I conti sono presto fatti: il 2% in meno (35 – 33) di prelievo fiscale tra 28000 e 50000 (differenza 22000) corrisponde al massimo a 440 €, che è il guadagno di chi guadagna 50000 o più. Per i redditi intermedi il guadagno è proporzionale. Per esempio, per un imponibile di 39000 € (valore intermedio tra i due valori limite della fascia), il guadagno è la metà del massimo, ovvero 220 €. E così via. Ci sono vari criteri di interpretazione di quanto appena descritto.
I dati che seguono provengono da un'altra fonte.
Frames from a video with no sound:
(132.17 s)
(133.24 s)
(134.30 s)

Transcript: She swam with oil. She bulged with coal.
Primo criterio: si valuta il valore assoluto del beneficio. In tal caso poiché il vantaggio è maggiore per chi sta sopra i 50000 € e zero a 28000, ha ragione chi sostiene che la manovra favorisce i “ricchi”.
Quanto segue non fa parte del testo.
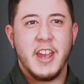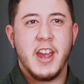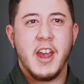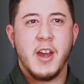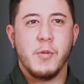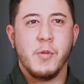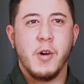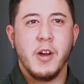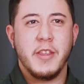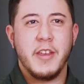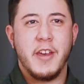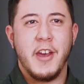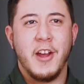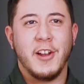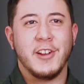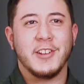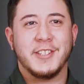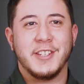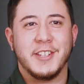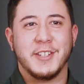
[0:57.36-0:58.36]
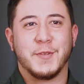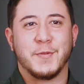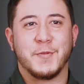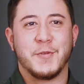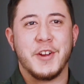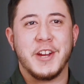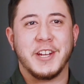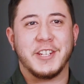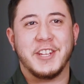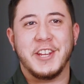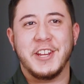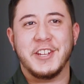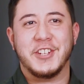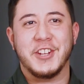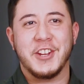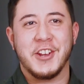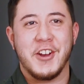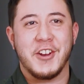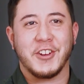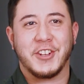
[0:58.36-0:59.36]
Yeah, what the hell is this freak
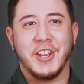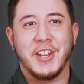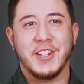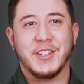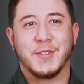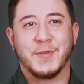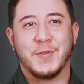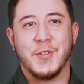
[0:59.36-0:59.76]
teaching our kids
Secondo criterio: valutare il beneficio in relazione all’imponibile. Criterio basato sul fatto che ognuno percepisce il beneficio in rapporto a quanto guadagna. Lo chiamerò nel seguito, per brevità, beneficio percepito. Graficando, si ottiene questo andamento:

Come immediatamente intuitivo, a partire da zero in corrispondenza di 28 k€, il beneficio percentuale cresce rapidamente fino alla cuspide in corrispondenza di 50 k€ e poi cala lentamente. Alla luce di questo criterio, la prospettiva cambia radicalmente e si nota come il beneficio percepito sia concentrato intorno ai 50 k€ di reddito imponibile. Quindi, direi, centrata sul target di riferimento.
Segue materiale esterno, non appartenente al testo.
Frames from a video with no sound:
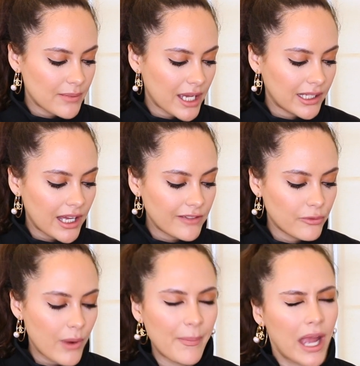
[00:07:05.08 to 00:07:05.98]
in my
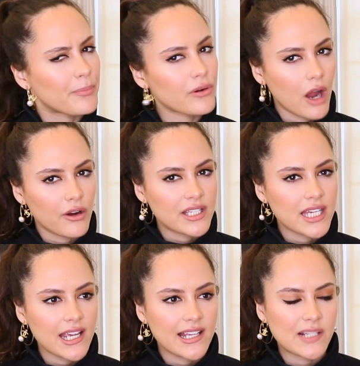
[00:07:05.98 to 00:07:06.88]
life where my
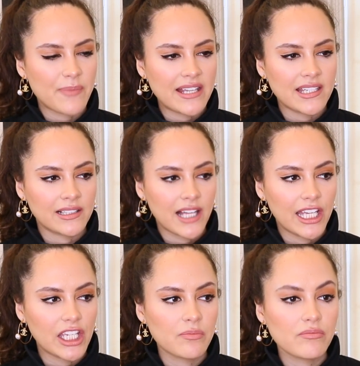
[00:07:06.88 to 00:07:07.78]
priority is spending
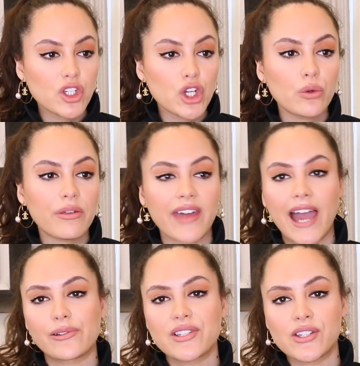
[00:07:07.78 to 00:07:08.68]
like
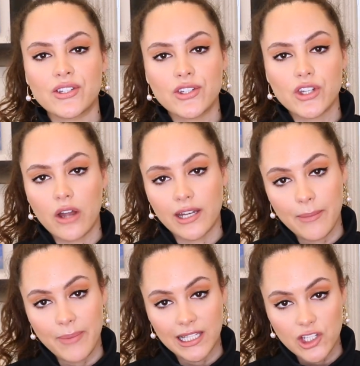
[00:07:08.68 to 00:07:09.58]
2,000 on an
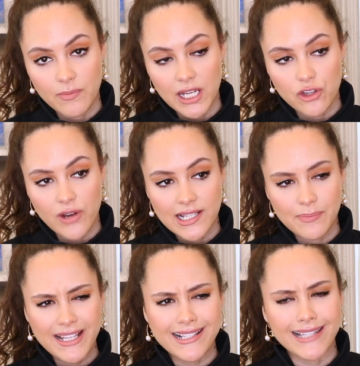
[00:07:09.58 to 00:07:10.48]
embellished mini dress,
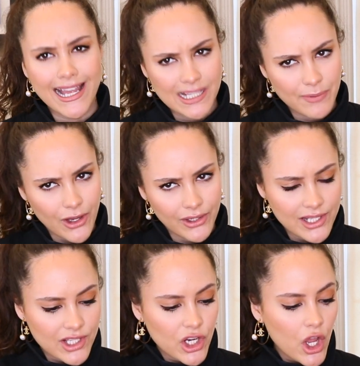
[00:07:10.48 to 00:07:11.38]
because let's be
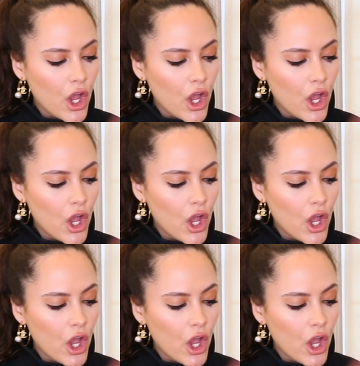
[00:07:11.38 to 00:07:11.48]
honest,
Terzo criterio. Ragionare non più in termini individuali ma quantitativi. Ovvero i denari complessivamente erogati (o meglio, NON prelevati con le tasse) come vengono distribuiti. Dichiaro, per quel che vale, che trovo quest’ultimo criterio quello più ragionevole. Ebbene, a grandi linee, calcolando i dati della distribuzione del numero di contribuenti 2023 per fasce di reddito (fonte Osservatorio della spesa pubblica), si può stimare, vuoto per pieno, che i contribuenti tra 28 e 35 k€ ricevono complessivamente poco più di mezzo miliardo, quelli da 35 a 55 k€ sono complessivamente sopra il miliardo e mezzo, quelli oltre i 55k€ e sotto i 100 k€ circa 800 milioni e sopra i 100 k€ siamo a 300 milioni circa. Con questo criterio, dunque, i veri ricchi (oltre 100 k€) ricevono meno del 10% della torta. La parte più grossa, circa la metà, va alla classe 35 – 55 k€ ovvero quella che, credo ragionevolmente, viene considerata la classe media. Uno potrebbe obiettare che non è giusto che anche i ricchi (e pure i benestanti) ricevano comunque un beneficio ancorché, come evidenziato, progressivamente meno incidente rispetto al reddito. Al che si può replicare che l’ IRPEF per sua natura, è un’imposta progressiva. Intervenire su una singola aliquota non può — e non deve — introdurre discriminazioni tra scaglioni, pena il rischio di rendere il sistema incoerente o addirittura punitivo.
A questo punto, se proprio si ritenesse che i “ricchi” devono pagare di più, si dovrebbe aumentare la percentuale del 43% dello scaglione finale. Ma, e qui concludo, va detto che l’aliquota alta parte già da un livello incredibilmente basso, soli 50 k€. Un confronto con i principali Paesi europei:
- in Francia il 41% scatta oltre 83 k€
- in Germania il 42% oltre 68 k€
- in Spagna il 45% oltre i 60 k€
- nel Regno Unito il 40% a 57 k€ circa (50.271 sterline)
Come si nota, lo scaglione che tassa sopra il 40% (e, con l’eccezione della Spagna, sotto il nostro 43%) scatta a livelli di reddito significativamente superiori che nel nostro Paese. Non mi sembra proprio il caso pensare di aggravare ulteriormente la percentuale. Anzi…
Considerazione personale: in definitiva, la riduzione dell’aliquota dal 35 al 33% non è un regalo ai ricchi, ma un piccolo passo di riequilibrio a favore di chi sostiene il grosso del gettito e, troppo spesso, viene dimenticato nel dibattito politico. Forse è poco, ma è un segnale. E in un Paese dove la “classe media” è sempre più stretta tra tasse alte e salari stagnanti, anche un segnale può fare la differenza.